Below are the records. Gather each line that holds "frames".
== == ==
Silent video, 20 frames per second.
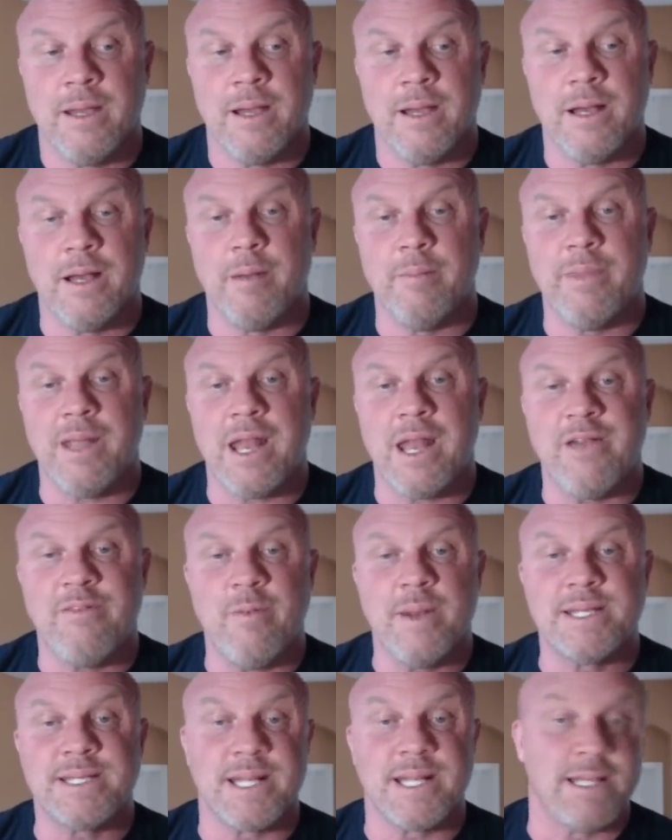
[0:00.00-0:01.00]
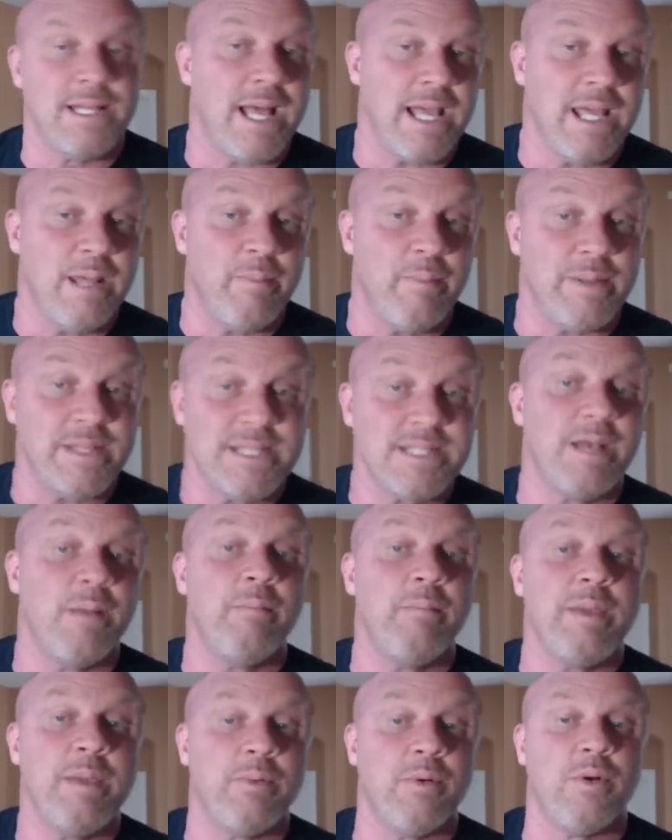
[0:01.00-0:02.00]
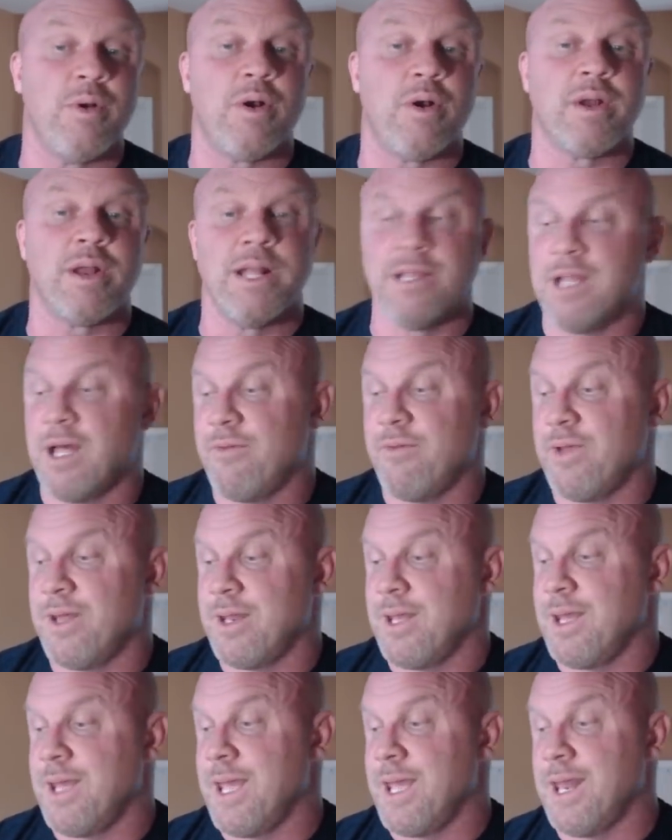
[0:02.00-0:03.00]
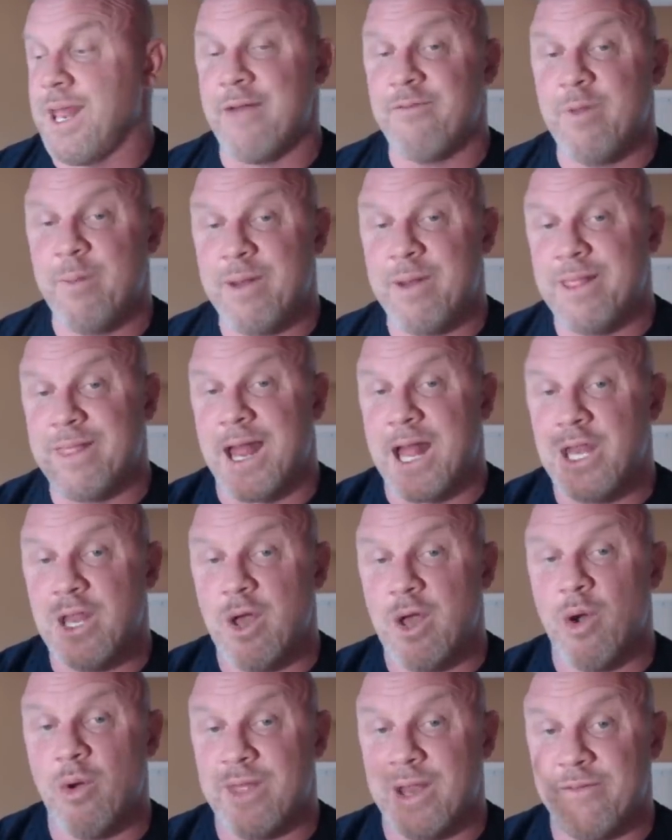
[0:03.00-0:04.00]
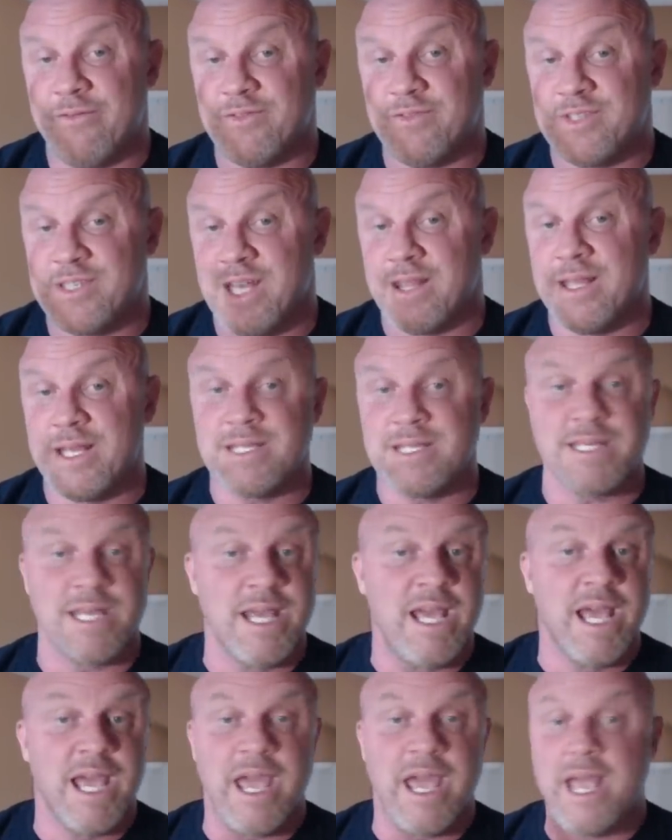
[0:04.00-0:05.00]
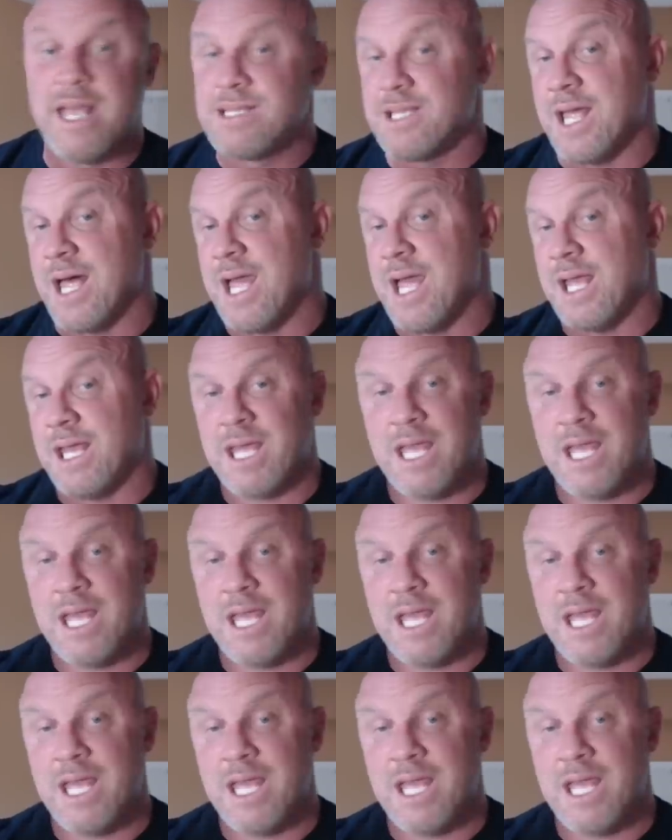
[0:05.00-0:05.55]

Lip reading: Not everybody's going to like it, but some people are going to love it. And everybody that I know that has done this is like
== == ==
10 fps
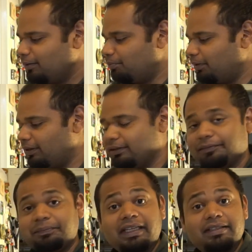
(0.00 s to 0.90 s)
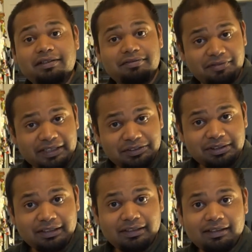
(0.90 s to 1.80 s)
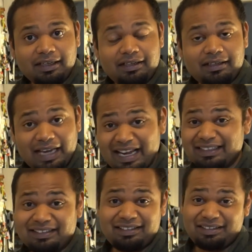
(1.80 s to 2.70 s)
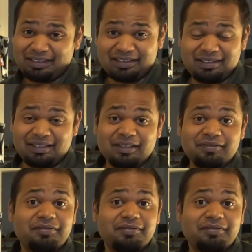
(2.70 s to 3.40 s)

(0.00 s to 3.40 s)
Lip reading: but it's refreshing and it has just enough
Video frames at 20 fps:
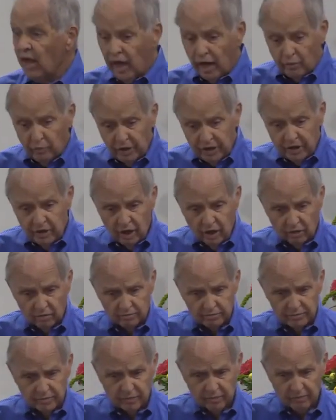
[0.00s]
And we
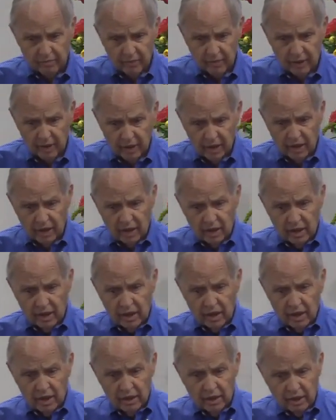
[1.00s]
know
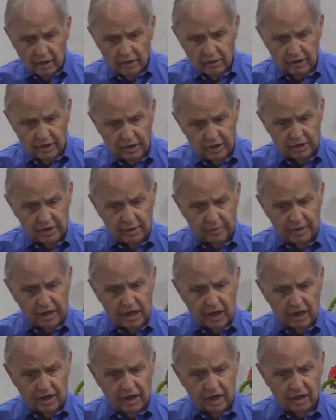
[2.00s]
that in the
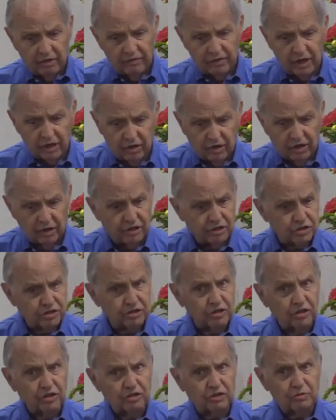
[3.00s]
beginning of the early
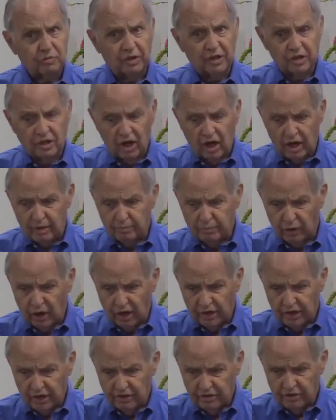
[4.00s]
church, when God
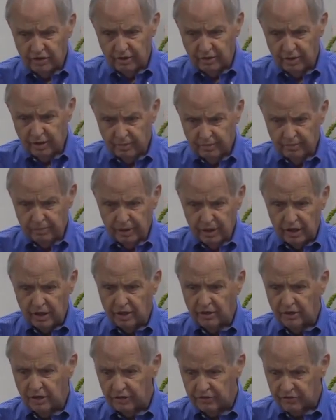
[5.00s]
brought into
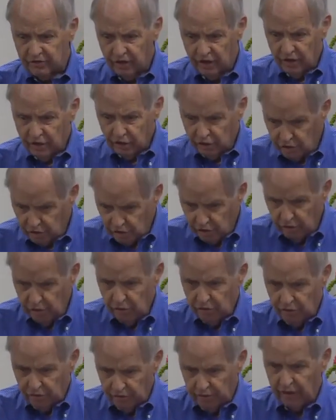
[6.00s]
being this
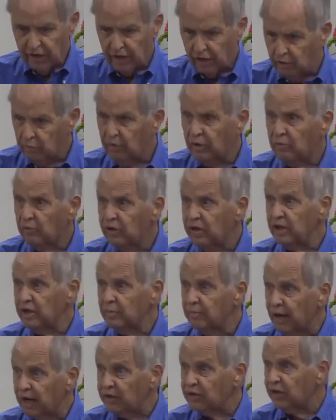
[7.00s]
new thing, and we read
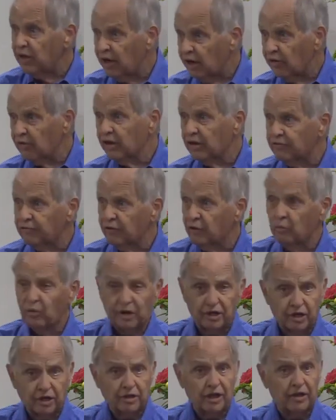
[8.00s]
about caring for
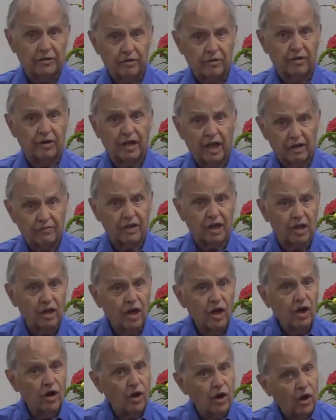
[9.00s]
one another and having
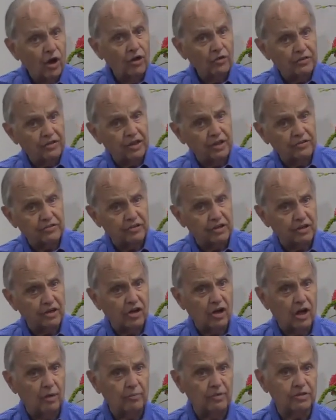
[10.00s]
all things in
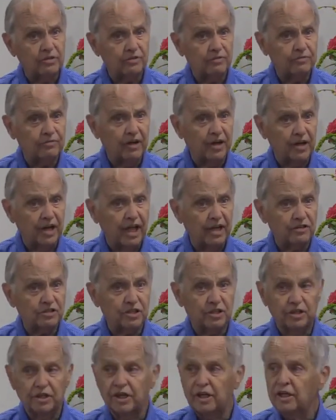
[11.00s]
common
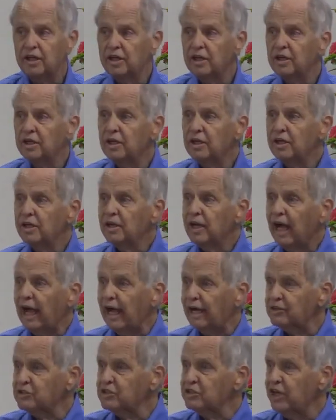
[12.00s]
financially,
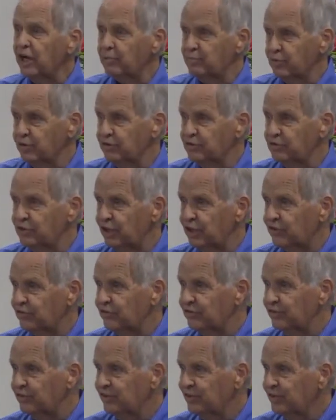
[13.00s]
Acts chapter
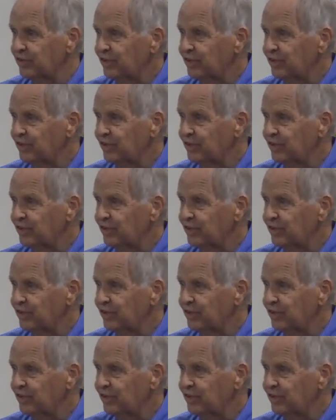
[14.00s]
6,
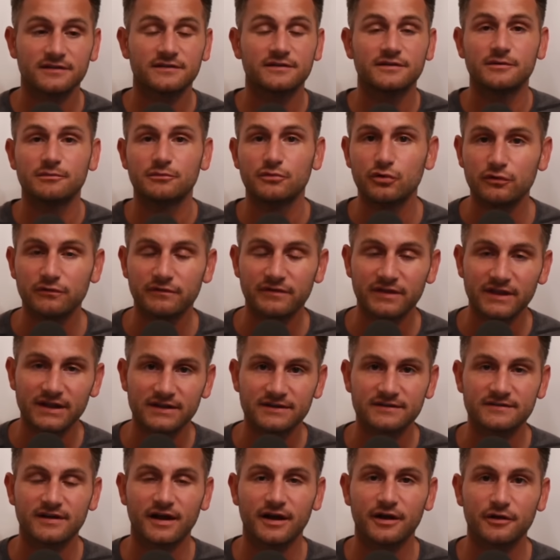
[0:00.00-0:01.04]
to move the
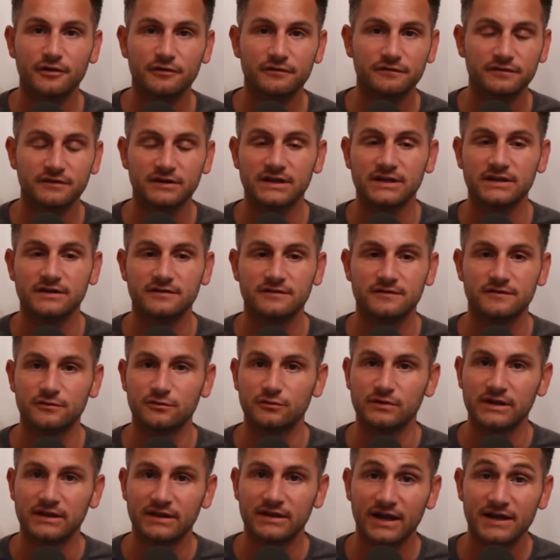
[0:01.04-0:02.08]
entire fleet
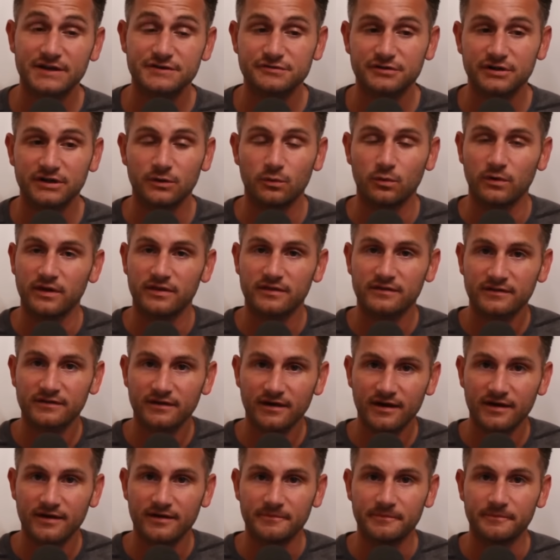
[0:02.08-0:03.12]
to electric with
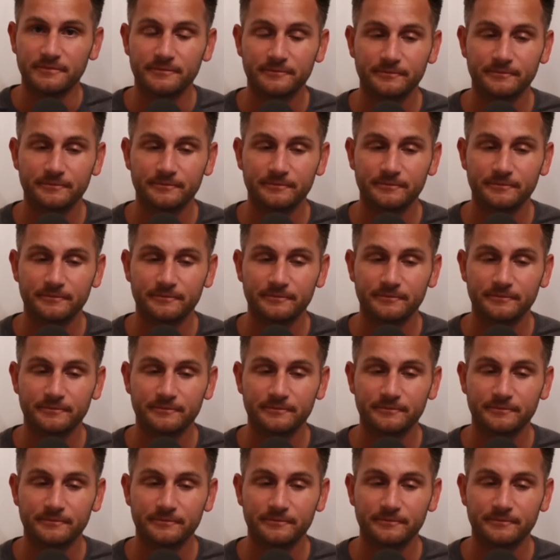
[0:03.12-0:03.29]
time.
== == ==
__RESPONSE AREA__:
Silent video, 20 frames per second.
Video frames at 20 fps:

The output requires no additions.